Keo looked around them. He swore he had seen Levy standing around and listening to the conversation just a few minutes ago. Where the hell did he sneak off to, and how did no one notice until now?
*
Keo walked with Jordan back to the bungalow. She was wiping oily fingers from some potato chips she had eaten back at the house on already-dirty jeans, while well-worn sneakers caked in dirt and mud crunched the morning ground.
“Mark and Jill trust you,” Keo said.
“I guess,” she said, though she didn’t look comfortable admitting it.
“Was it always like that?”
“No. Rick was supposed to be it. We depended on him the first few days while trying to figure out what the hell was going on. But after he…what happened to him, happened, someone had to step up. I guess that was me.”
“You’re doing a pretty good job.”
“Maybe…”
“You’ve kept them alive all these months. That’s no small accomplishment.”
“Yay me,” Jordan said. She glanced up at the trees, at the birds in flight, and the animals perched on tree branches without a care in the world. “You said they’re feeding off the animals too?”
“I think that’s a fair bet. There hasn’t been a single deer in these woods, and Levy says there are supposed to be a lot of them.”
“Levy’s the one that snuck off when no one was paying attention?”
“Yeah.”
“Strange kid.”
“Kid?” he smiled.
She grinned sheepishly back at him. “I guess we’re about the same age.” Then she looked around her again. “Do you think they do to the animals what they do to us? I mean, turn them?”
“I don’t think so. At least, I haven’t seen one yet. Then again, sometimes it’s hard to tell what those things used to be once they’ve turned.”

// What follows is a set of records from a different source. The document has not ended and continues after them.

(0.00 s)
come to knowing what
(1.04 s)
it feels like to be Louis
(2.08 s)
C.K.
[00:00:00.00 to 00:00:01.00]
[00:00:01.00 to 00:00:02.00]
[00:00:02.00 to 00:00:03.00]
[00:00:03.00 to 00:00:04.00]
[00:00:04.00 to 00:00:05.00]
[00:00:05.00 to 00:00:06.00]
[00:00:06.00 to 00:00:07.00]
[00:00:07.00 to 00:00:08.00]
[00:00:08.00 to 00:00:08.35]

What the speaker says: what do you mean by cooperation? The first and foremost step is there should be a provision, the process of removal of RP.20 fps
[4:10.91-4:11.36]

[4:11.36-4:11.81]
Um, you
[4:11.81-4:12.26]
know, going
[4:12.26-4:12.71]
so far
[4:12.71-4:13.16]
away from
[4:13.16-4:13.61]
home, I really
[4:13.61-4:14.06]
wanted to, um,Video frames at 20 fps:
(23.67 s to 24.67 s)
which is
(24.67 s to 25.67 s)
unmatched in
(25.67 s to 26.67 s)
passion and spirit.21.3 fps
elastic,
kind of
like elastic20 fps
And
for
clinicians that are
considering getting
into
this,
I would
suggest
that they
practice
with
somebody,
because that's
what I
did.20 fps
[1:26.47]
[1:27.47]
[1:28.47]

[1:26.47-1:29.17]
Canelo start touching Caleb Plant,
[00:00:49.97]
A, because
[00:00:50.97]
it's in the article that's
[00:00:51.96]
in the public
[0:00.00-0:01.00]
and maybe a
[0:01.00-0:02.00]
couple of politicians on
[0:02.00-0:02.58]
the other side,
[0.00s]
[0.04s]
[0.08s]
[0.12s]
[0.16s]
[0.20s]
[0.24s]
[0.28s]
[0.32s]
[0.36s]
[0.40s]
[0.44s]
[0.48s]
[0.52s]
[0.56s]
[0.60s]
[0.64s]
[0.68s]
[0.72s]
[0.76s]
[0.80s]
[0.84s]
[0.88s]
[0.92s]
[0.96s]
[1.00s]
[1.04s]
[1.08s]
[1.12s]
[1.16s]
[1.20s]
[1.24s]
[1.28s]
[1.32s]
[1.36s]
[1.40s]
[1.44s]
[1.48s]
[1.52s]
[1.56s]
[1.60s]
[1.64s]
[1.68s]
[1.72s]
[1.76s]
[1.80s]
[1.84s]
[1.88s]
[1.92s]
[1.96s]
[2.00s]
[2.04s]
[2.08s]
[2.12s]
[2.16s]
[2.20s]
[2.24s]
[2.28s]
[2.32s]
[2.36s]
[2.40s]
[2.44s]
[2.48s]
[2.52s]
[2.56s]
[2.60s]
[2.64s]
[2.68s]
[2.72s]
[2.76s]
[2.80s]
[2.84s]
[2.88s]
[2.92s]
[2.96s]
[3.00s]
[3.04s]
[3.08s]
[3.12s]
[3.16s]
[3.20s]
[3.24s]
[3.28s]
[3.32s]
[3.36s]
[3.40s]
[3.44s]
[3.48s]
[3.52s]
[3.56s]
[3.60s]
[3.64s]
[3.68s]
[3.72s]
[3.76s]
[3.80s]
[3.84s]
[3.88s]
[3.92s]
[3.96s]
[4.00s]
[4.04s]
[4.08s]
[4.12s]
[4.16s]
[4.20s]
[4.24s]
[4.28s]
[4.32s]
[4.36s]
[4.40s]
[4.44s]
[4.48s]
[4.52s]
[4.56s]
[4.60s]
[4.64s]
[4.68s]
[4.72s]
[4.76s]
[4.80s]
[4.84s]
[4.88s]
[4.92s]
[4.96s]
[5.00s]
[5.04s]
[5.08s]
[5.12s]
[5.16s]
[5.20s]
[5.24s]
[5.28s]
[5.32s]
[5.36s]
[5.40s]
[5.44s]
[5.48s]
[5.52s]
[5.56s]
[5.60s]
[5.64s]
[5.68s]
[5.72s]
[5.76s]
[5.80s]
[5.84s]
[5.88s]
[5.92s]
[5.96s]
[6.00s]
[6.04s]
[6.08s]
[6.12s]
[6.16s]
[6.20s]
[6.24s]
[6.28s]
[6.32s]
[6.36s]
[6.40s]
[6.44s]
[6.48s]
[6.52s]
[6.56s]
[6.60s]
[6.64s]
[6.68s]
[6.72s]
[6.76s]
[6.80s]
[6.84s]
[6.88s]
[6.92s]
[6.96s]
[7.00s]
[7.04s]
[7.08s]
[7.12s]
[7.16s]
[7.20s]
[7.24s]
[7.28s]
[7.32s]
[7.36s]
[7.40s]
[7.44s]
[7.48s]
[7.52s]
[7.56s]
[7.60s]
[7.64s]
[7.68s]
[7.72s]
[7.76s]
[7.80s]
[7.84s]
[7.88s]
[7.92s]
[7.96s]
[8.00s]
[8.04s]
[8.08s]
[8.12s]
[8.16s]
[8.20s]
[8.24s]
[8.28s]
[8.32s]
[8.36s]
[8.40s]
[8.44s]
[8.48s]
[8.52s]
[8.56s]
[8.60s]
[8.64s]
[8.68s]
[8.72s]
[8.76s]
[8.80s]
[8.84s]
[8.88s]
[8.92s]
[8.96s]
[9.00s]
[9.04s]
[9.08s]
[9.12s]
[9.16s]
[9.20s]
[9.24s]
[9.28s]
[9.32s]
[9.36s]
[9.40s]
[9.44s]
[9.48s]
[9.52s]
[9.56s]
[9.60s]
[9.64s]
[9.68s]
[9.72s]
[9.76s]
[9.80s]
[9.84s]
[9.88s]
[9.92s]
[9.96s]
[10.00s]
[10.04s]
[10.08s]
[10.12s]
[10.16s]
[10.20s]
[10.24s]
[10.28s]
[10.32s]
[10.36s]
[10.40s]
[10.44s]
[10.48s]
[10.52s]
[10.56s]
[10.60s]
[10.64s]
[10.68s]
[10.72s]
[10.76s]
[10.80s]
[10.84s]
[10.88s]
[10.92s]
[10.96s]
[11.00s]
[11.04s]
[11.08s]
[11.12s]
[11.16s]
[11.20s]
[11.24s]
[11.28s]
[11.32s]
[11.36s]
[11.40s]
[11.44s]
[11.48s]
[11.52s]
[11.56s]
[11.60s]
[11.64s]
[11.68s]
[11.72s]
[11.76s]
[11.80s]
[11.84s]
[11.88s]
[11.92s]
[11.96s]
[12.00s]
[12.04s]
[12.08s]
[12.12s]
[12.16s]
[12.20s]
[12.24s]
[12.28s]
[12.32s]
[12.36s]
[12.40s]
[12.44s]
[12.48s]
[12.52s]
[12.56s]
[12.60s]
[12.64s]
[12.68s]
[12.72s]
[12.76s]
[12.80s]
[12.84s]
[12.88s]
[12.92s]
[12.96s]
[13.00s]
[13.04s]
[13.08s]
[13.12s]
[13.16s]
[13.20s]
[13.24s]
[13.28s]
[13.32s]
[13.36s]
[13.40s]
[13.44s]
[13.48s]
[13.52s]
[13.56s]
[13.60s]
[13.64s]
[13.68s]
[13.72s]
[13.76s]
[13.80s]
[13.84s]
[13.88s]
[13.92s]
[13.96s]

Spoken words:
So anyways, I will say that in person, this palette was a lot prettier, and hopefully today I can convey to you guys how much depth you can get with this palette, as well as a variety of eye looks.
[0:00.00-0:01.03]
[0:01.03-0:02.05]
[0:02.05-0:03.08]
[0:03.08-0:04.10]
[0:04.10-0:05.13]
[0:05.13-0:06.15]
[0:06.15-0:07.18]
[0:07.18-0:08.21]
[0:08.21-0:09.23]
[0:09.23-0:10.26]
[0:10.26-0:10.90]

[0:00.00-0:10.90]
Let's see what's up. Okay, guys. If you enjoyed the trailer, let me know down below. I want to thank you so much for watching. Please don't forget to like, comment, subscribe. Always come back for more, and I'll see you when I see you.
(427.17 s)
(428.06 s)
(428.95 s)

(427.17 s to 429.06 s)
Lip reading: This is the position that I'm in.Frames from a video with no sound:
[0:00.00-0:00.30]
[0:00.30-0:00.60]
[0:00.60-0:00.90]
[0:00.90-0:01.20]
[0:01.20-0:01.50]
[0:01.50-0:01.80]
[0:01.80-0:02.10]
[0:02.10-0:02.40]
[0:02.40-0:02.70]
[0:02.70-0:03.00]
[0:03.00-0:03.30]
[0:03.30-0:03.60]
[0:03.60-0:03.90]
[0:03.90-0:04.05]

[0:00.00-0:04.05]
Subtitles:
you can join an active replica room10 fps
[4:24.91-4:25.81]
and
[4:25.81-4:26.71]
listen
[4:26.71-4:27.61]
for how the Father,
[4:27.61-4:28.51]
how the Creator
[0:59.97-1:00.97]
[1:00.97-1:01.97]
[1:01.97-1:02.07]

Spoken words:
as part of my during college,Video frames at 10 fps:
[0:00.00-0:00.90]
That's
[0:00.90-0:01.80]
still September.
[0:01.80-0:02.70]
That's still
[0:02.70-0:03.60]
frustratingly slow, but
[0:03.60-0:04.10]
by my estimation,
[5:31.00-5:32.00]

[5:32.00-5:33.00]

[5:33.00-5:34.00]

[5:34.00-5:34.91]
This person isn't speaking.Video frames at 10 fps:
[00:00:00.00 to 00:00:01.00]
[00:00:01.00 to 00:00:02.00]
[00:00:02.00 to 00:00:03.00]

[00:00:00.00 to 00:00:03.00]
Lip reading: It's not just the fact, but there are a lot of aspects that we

“Yeah, I guess you’re right. Once…one night I saw one of them come very close to us along the banks. It didn’t attack, because like I said, they never do, but this one was watching us very curiously. You know what I mean?”
“Not really.”
“Like it knew us. Or recognized us.” She went quiet for a moment, and there was just the sound of their footsteps. Then, “Afterward, I thought that it could have been Rick. Or Henry.” She shook her head. “But it couldn’t be. Like you said, once they turn, it’s hard to tell them apart, or if they’re even male or female.”